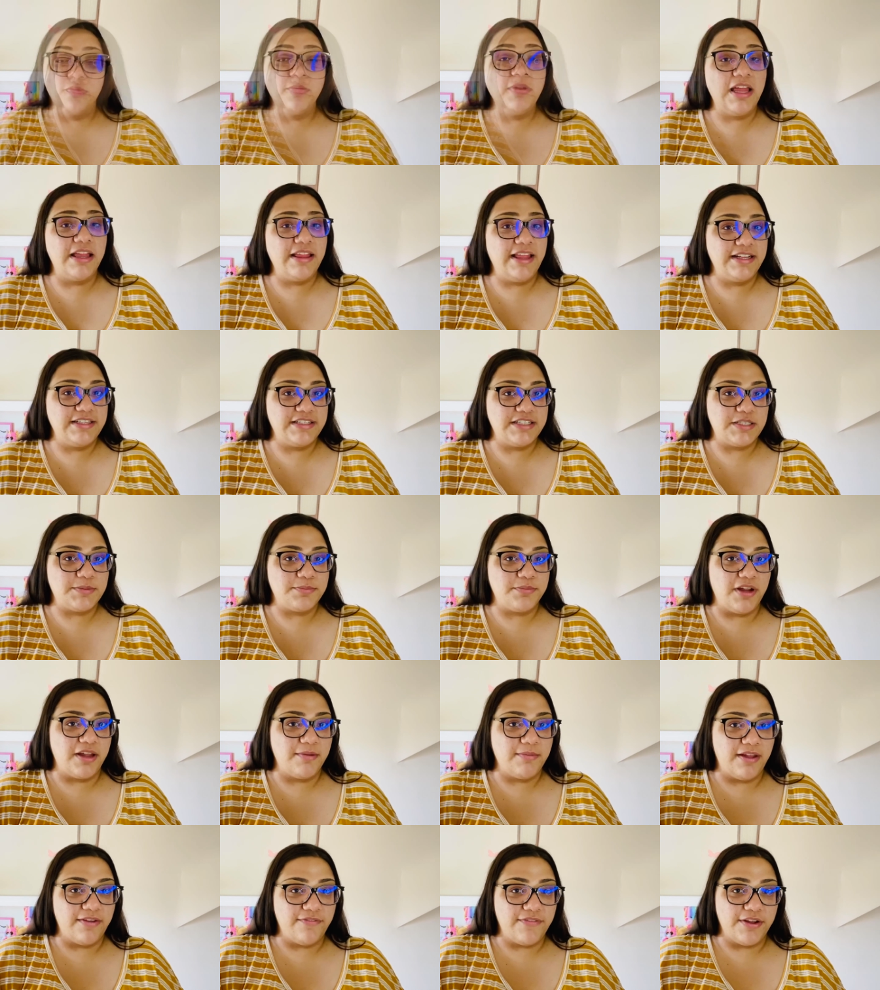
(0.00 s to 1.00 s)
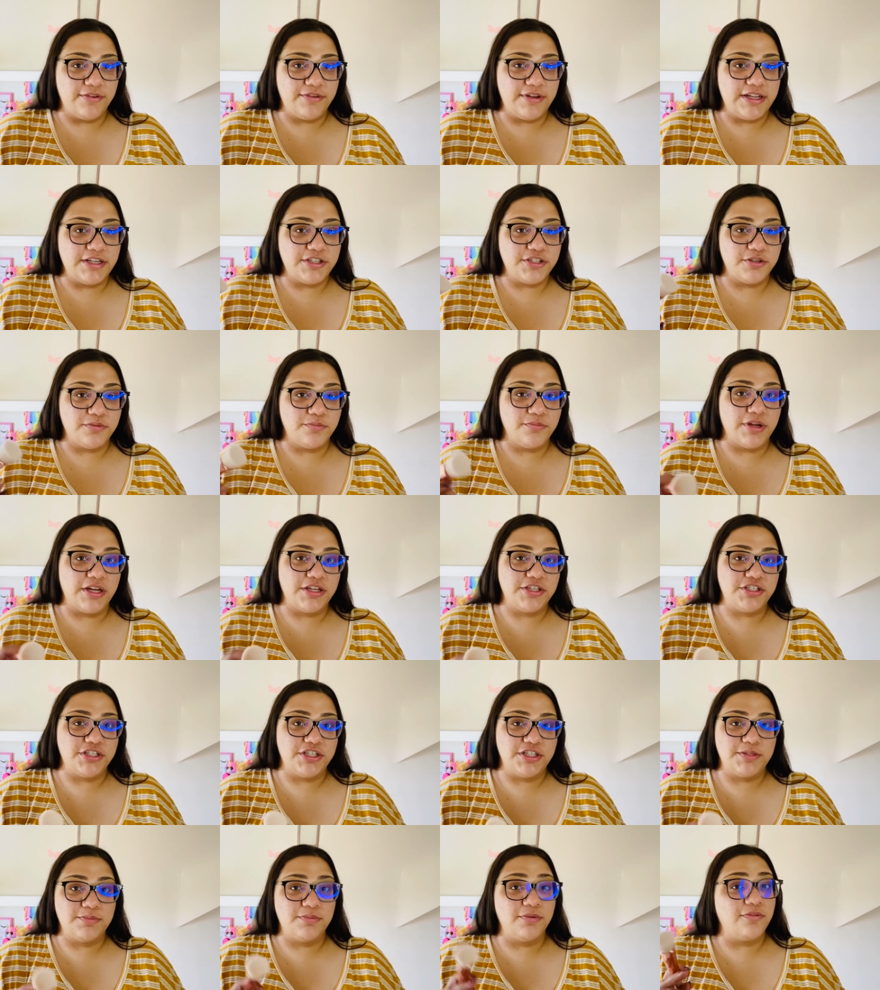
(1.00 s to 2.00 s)
I like to spray my foundation
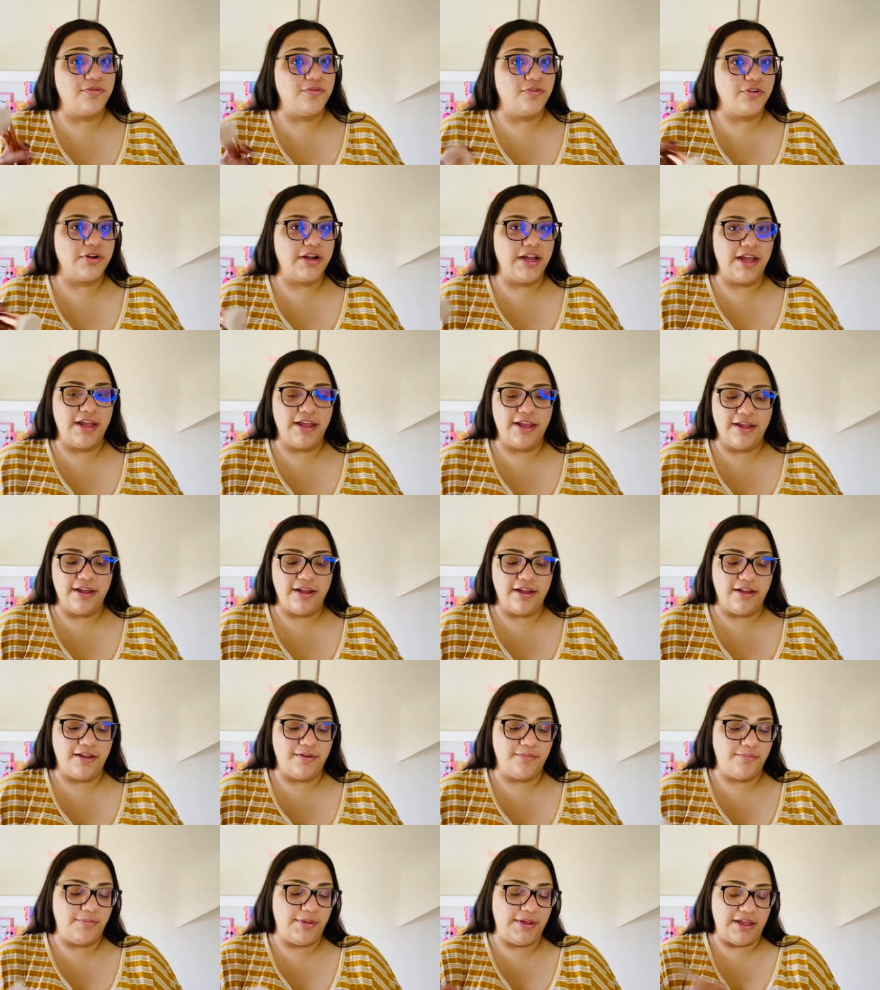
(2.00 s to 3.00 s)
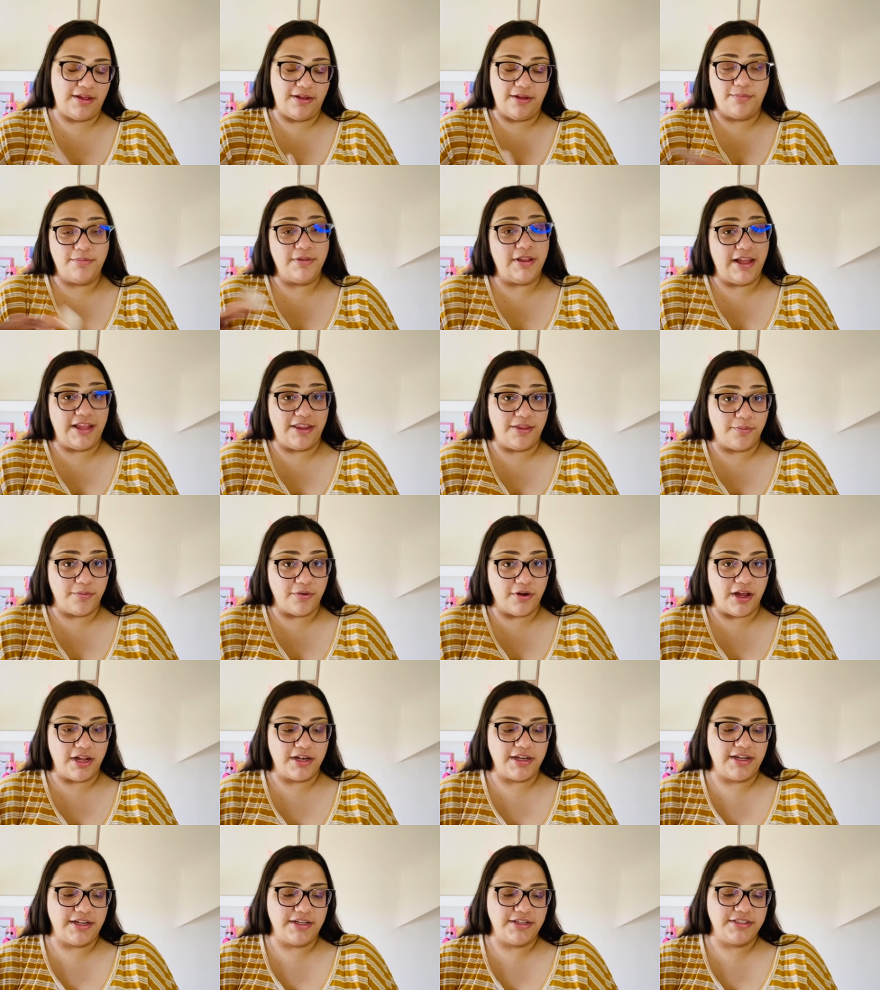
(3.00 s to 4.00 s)
brushes before I apply the
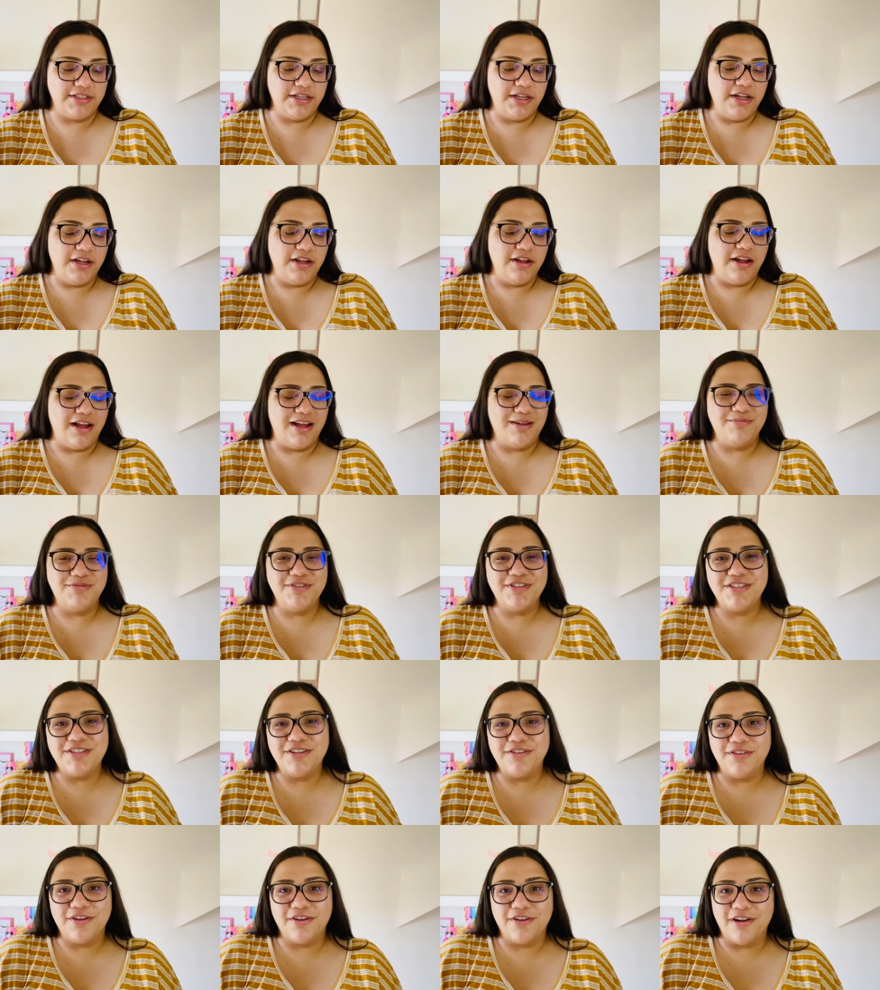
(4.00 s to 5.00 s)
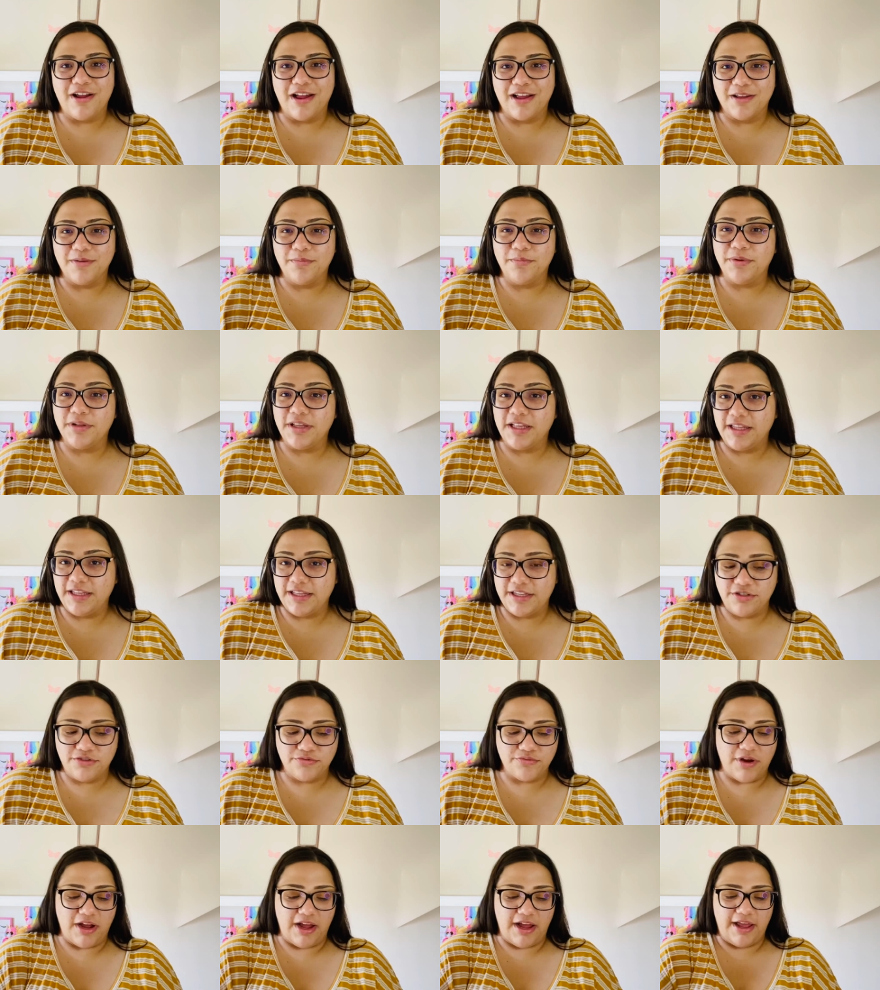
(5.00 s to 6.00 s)
product, just so they're not completely
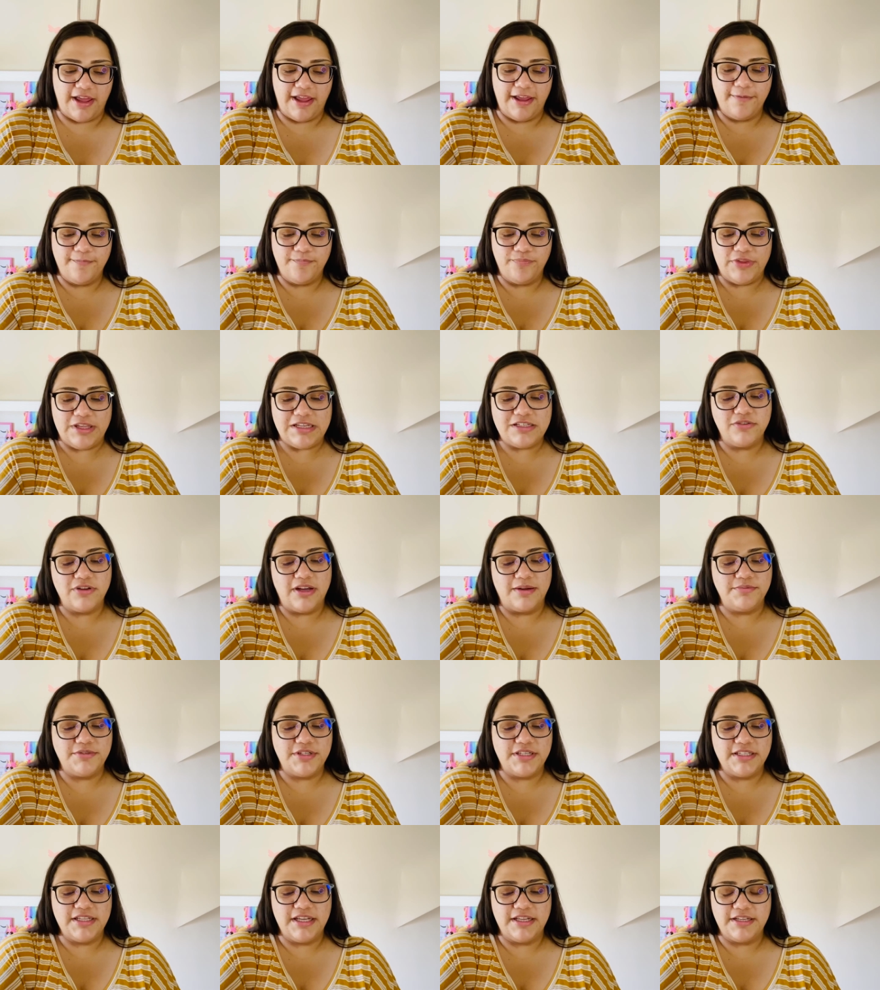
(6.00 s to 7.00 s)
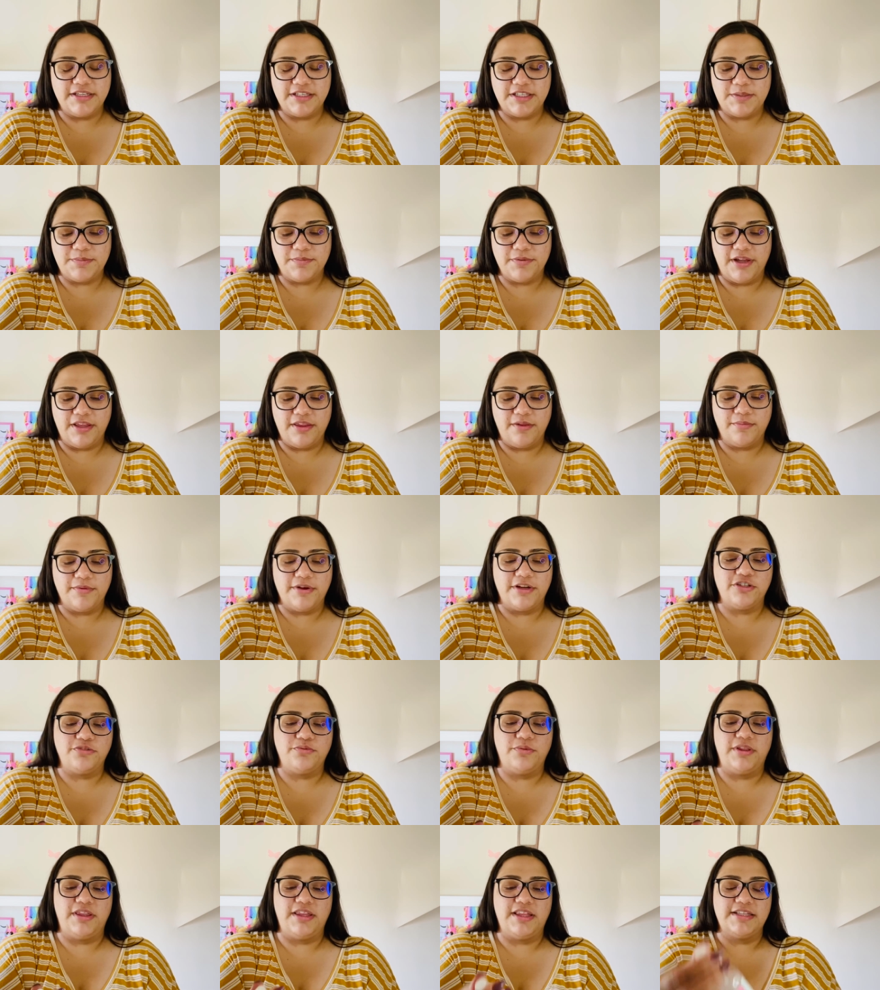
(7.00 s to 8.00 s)
dry. So I'm just gonna spray the brush
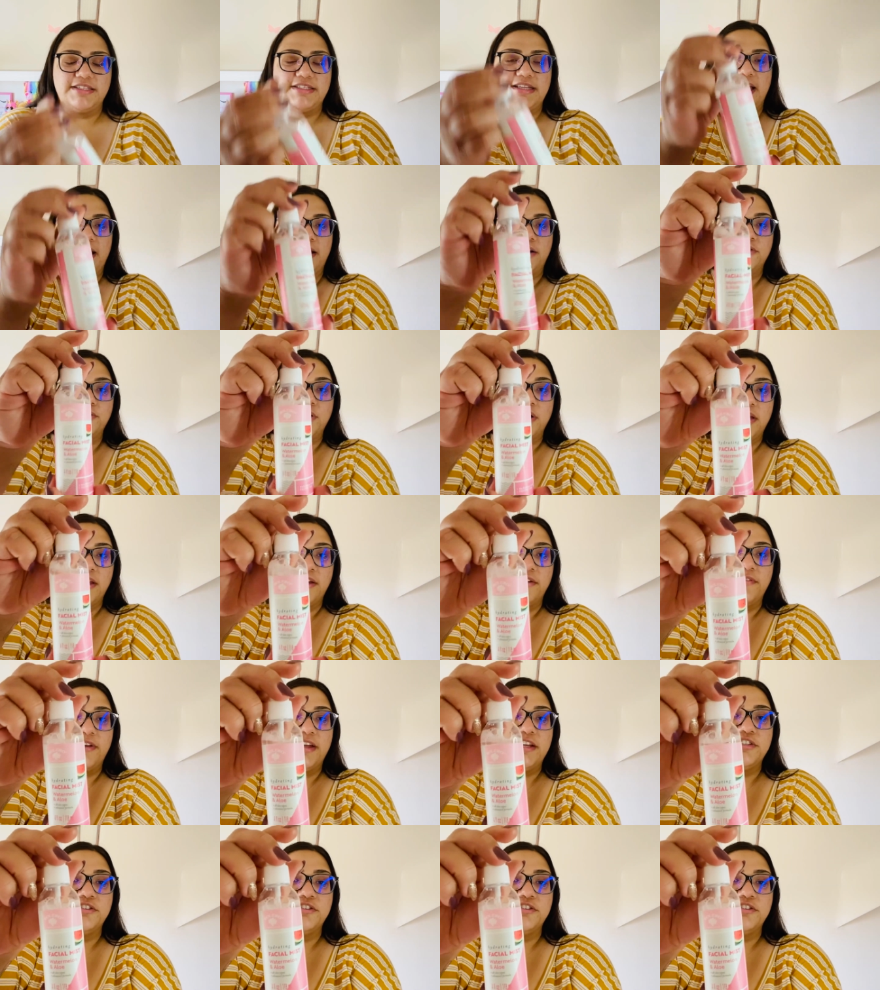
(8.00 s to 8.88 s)
with this hydrating facial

Task to complete:
Please write every line above out exactly as given, except for any pictures.

Solution to the problem:
(0.00 s to 1.00 s)
(1.00 s to 2.00 s)
I like to spray my foundation
(2.00 s to 3.00 s)
(3.00 s to 4.00 s)
brushes before I apply the
(4.00 s to 5.00 s)
(5.00 s to 6.00 s)
product, just so they're not completely
(6.00 s to 7.00 s)
(7.00 s to 8.00 s)
dry. So I'm just gonna spray the brush
(8.00 s to 8.88 s)
with this hydrating facial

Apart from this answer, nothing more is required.